Business group Ibec has called for the Government to produce a balanced budget later this year, which does not rely on excess corporation tax receipts and makes investment in infrastructure its number one fiscal priority.
In its pre-budget submission, Ibec has recommended a budget day package of €3bn, with an additional €1.3bn in infrastructure spending under the National Development Plan.
Within this infrastructure spending, it is calling for an additional €250m to fund water and wastewater infrastructure.
To incentivise the building of apartments — of which there has been a significant falloff in recent years — Ibec is seeking a reduction on Vat on new-build apartments to 5%, as well as discontinuing levies on new-build apartments.

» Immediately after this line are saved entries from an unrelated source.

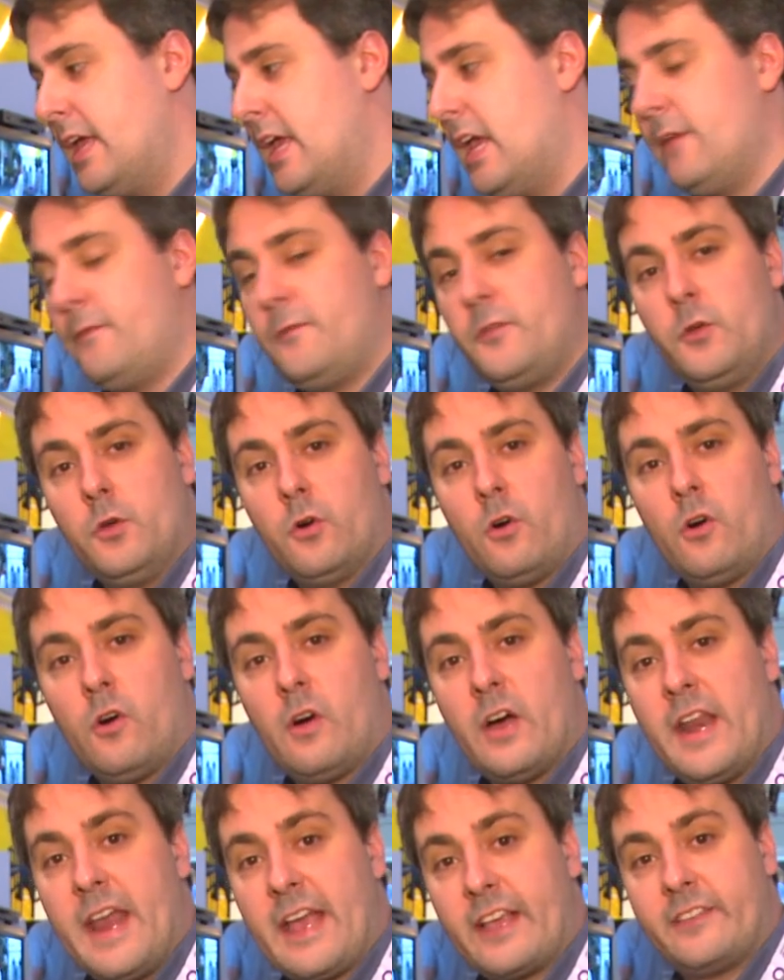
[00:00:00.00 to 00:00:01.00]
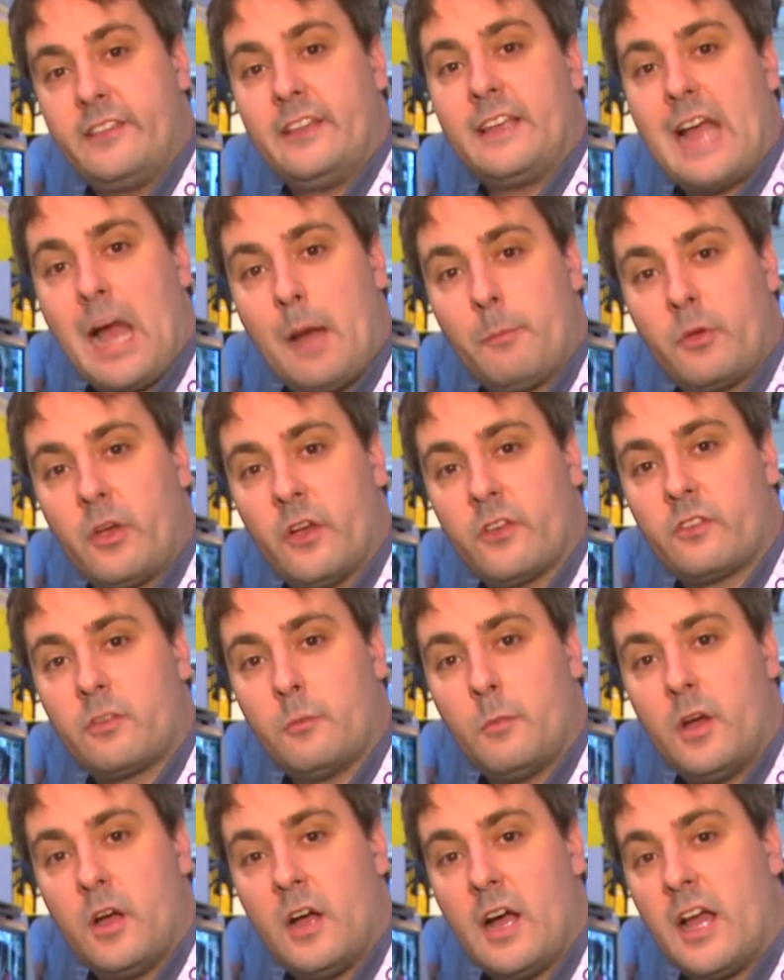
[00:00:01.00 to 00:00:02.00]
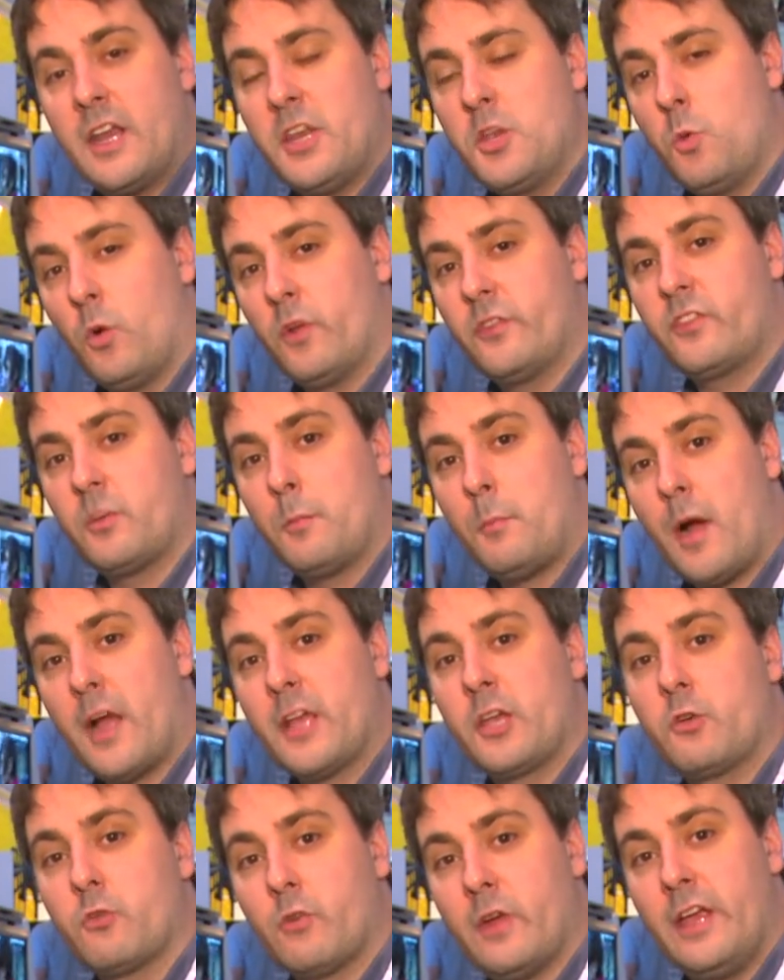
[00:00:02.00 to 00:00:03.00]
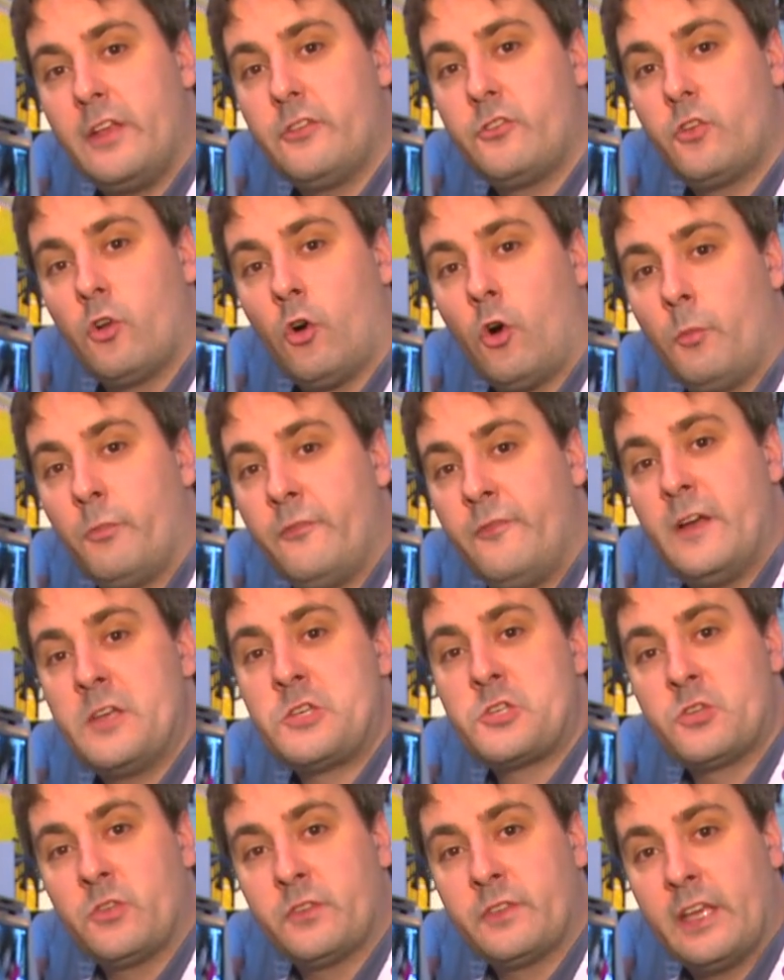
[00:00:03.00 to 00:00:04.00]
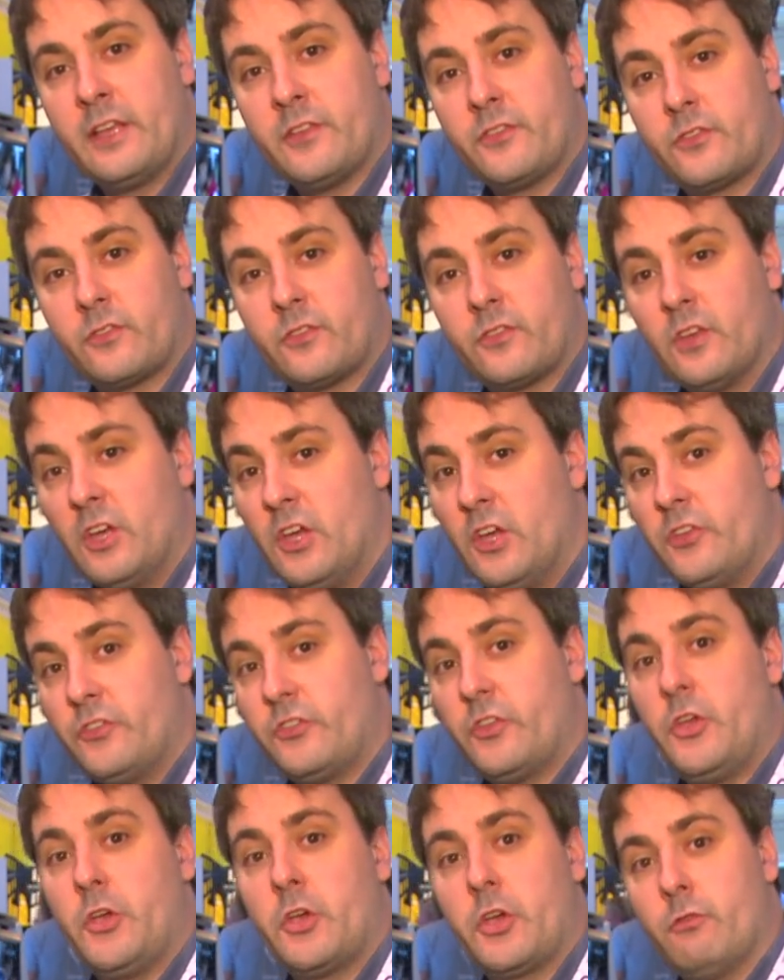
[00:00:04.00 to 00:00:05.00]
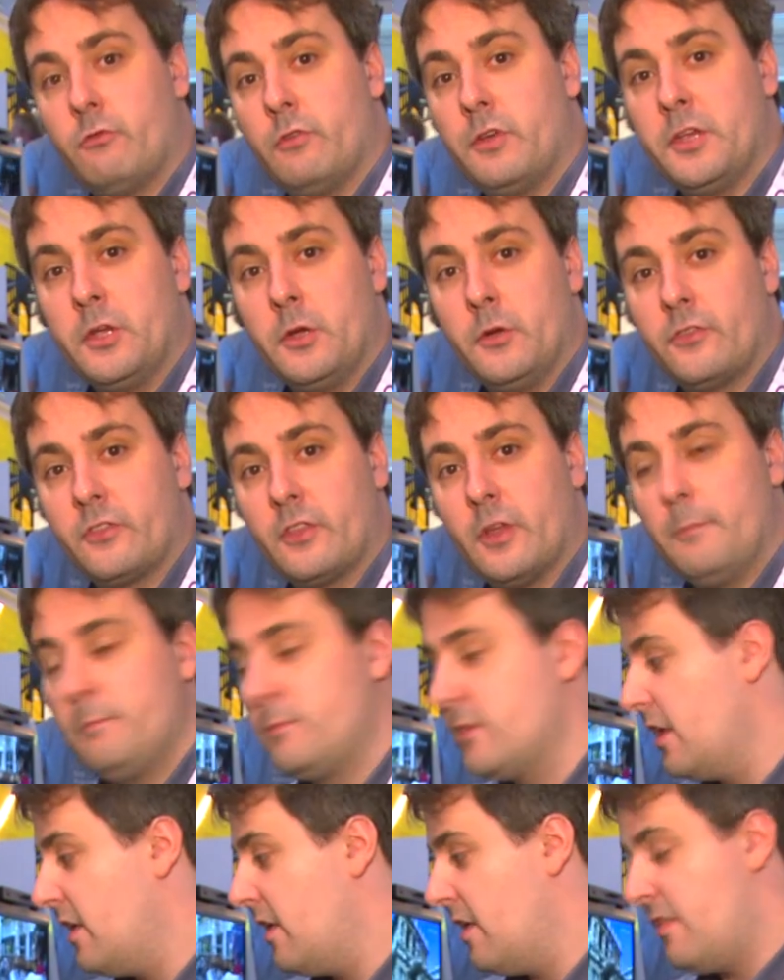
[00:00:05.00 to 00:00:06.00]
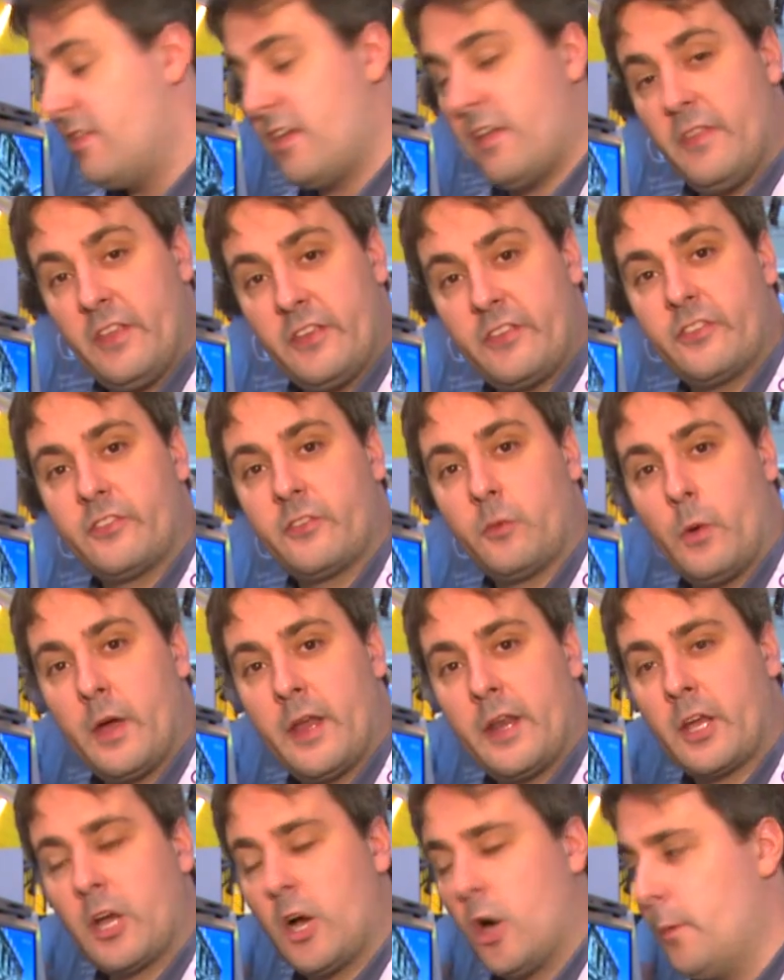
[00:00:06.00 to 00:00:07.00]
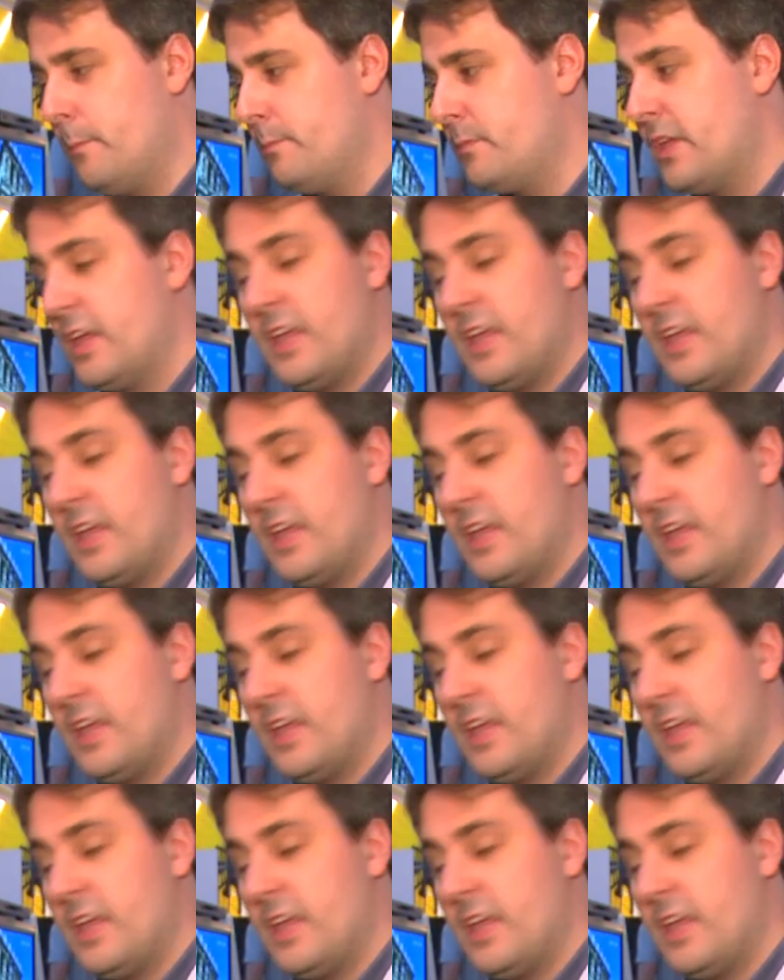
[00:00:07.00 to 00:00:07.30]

If you're an XDCAM customer and you want to migrate your professional discs so you can reuse them, then this is the way to go.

This will cost €86m, according to the business group.
It is also calls for the Government to resource a single-entity to take on “the statutory powers of oversight, co-ordination and prioritisation of large infrastructure projects through the planning and consenting systems”.
On the tax side, it is seeking to index the top tax band to wage growth by increasing by €2,000, as well as adjustment to tax credits It is also calling for the introduction of a National Training Fund voucher scheme to engage more employers in workforce development.
Ibec chief economist Gerard Brady said if Irish corporation tax receipts per worker were on par with tax receipts in other globalised countries such as Switzerland and the Netherlands, then the Government would be running an underlying budget deficit of €5bn a year.
He said it was “really important” in this budget, and other forthcoming budgets, that “we set out a really strong framework for multi-annual funding of infrastructure”.
“That we make it very clear that above any other fiscal priority, that infrastructure takes the number one in that list, and that it is protected.. We need to be very clear on that to be able to get the capacity into the economy to deliver on major infrastructure projects,” he said.
Mr Brady said the budget must be framed in the context of the ongoing trade tensions and tax reforms in the US.
The group’s pre-budget submission comes after US president Donald Trump announced he would implement a 30% tariff on EU goods entering the US from August 1, which could have a significant impact on the country’s exports.
Fergal O’Brien, executive director of lobbying and influence at Ibec, said this was a budget that was going to be “predominantly about the stress and pressure in our traded economy and the uncertainty that the potential global trade war continues to have on the economy”.
Mr O’Brien said the upcoming budget needed to be “sensible” and “prudent”, that moves the country back towards an “underlying balance” when excess corporation tax receipts are not accounted for.
On the issue of tariffs, Mr O’Brien said even the current US tariff rate of 10% was “materially hurting a lot of businesses” particularly in the food and drink sector of the economy.
Adding to the pressure on these businesses is the growing strength of the euro against the dollar, which is increasing export prices.